→ WORK ORDER
This exercise calls for every record to be set down again, exactly and in full.

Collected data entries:
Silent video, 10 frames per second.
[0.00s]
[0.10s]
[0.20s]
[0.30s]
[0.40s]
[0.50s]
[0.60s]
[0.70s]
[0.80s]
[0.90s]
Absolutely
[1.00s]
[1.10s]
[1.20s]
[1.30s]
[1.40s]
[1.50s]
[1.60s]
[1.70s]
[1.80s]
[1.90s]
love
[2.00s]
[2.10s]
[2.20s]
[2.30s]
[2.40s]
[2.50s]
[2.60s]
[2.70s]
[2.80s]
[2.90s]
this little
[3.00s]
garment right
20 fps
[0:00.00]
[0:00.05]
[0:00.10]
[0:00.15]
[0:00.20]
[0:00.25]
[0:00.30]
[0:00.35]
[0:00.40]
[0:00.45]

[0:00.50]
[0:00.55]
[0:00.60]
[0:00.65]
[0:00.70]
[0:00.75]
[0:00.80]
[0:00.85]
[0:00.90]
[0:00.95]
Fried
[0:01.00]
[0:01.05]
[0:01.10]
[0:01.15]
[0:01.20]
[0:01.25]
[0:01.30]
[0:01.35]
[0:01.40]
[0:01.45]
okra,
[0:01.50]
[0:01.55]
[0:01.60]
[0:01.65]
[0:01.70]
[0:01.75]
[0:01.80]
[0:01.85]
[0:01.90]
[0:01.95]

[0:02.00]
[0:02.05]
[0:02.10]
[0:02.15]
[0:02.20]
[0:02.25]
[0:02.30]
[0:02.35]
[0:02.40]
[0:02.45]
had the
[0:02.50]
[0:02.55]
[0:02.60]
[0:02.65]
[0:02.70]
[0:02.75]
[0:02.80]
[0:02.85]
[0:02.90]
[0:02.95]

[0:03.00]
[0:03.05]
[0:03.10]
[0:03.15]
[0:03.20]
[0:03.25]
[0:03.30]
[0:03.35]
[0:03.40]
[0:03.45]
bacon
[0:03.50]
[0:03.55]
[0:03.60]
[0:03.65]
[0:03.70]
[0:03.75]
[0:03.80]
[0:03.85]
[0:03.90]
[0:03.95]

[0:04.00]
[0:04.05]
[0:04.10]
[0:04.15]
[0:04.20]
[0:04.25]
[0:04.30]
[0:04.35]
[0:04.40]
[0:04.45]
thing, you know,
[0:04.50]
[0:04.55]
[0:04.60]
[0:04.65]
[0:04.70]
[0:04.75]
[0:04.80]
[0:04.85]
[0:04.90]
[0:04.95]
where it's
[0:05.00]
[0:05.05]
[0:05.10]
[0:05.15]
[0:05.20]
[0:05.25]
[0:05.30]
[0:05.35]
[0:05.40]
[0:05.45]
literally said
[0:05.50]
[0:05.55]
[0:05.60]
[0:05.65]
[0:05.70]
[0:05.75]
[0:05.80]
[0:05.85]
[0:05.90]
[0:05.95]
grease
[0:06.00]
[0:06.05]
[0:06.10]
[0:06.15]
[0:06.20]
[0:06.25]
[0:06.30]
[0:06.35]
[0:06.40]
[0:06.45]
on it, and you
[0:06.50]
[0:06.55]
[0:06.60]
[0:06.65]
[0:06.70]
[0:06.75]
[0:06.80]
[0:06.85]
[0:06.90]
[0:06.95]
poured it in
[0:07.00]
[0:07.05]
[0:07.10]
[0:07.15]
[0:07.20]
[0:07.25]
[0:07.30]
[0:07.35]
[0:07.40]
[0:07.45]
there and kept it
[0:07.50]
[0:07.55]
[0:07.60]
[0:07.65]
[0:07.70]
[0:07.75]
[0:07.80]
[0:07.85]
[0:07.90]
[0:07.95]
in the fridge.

→ SOLUTION TO THIS TASK
Silent video, 10 frames per second.
[0.00s]
[0.10s]
[0.20s]
[0.30s]
[0.40s]
[0.50s]
[0.60s]
[0.70s]
[0.80s]
[0.90s]
Absolutely
[1.00s]
[1.10s]
[1.20s]
[1.30s]
[1.40s]
[1.50s]
[1.60s]
[1.70s]
[1.80s]
[1.90s]
love
[2.00s]
[2.10s]
[2.20s]
[2.30s]
[2.40s]
[2.50s]
[2.60s]
[2.70s]
[2.80s]
[2.90s]
this little
[3.00s]
garment right
20 fps
[0:00.00]
[0:00.05]
[0:00.10]
[0:00.15]
[0:00.20]
[0:00.25]
[0:00.30]
[0:00.35]
[0:00.40]
[0:00.45]

[0:00.50]
[0:00.55]
[0:00.60]
[0:00.65]
[0:00.70]
[0:00.75]
[0:00.80]
[0:00.85]
[0:00.90]
[0:00.95]
Fried
[0:01.00]
[0:01.05]
[0:01.10]
[0:01.15]
[0:01.20]
[0:01.25]
[0:01.30]
[0:01.35]
[0:01.40]
[0:01.45]
okra,
[0:01.50]
[0:01.55]
[0:01.60]
[0:01.65]
[0:01.70]
[0:01.75]
[0:01.80]
[0:01.85]
[0:01.90]
[0:01.95]

[0:02.00]
[0:02.05]
[0:02.10]
[0:02.15]
[0:02.20]
[0:02.25]
[0:02.30]
[0:02.35]
[0:02.40]
[0:02.45]
had the
[0:02.50]
[0:02.55]
[0:02.60]
[0:02.65]
[0:02.70]
[0:02.75]
[0:02.80]
[0:02.85]
[0:02.90]
[0:02.95]

[0:03.00]
[0:03.05]
[0:03.10]
[0:03.15]
[0:03.20]
[0:03.25]
[0:03.30]
[0:03.35]
[0:03.40]
[0:03.45]
bacon
[0:03.50]
[0:03.55]
[0:03.60]
[0:03.65]
[0:03.70]
[0:03.75]
[0:03.80]
[0:03.85]
[0:03.90]
[0:03.95]

[0:04.00]
[0:04.05]
[0:04.10]
[0:04.15]
[0:04.20]
[0:04.25]
[0:04.30]
[0:04.35]
[0:04.40]
[0:04.45]
thing, you know,
[0:04.50]
[0:04.55]
[0:04.60]
[0:04.65]
[0:04.70]
[0:04.75]
[0:04.80]
[0:04.85]
[0:04.90]
[0:04.95]
where it's
[0:05.00]
[0:05.05]
[0:05.10]
[0:05.15]
[0:05.20]
[0:05.25]
[0:05.30]
[0:05.35]
[0:05.40]
[0:05.45]
literally said
[0:05.50]
[0:05.55]
[0:05.60]
[0:05.65]
[0:05.70]
[0:05.75]
[0:05.80]
[0:05.85]
[0:05.90]
[0:05.95]
grease
[0:06.00]
[0:06.05]
[0:06.10]
[0:06.15]
[0:06.20]
[0:06.25]
[0:06.30]
[0:06.35]
[0:06.40]
[0:06.45]
on it, and you
[0:06.50]
[0:06.55]
[0:06.60]
[0:06.65]
[0:06.70]
[0:06.75]
[0:06.80]
[0:06.85]
[0:06.90]
[0:06.95]
poured it in
[0:07.00]
[0:07.05]
[0:07.10]
[0:07.15]
[0:07.20]
[0:07.25]
[0:07.30]
[0:07.35]
[0:07.40]
[0:07.45]
there and kept it
[0:07.50]
[0:07.55]
[0:07.60]
[0:07.65]
[0:07.70]
[0:07.75]
[0:07.80]
[0:07.85]
[0:07.90]
[0:07.95]
in the fridge.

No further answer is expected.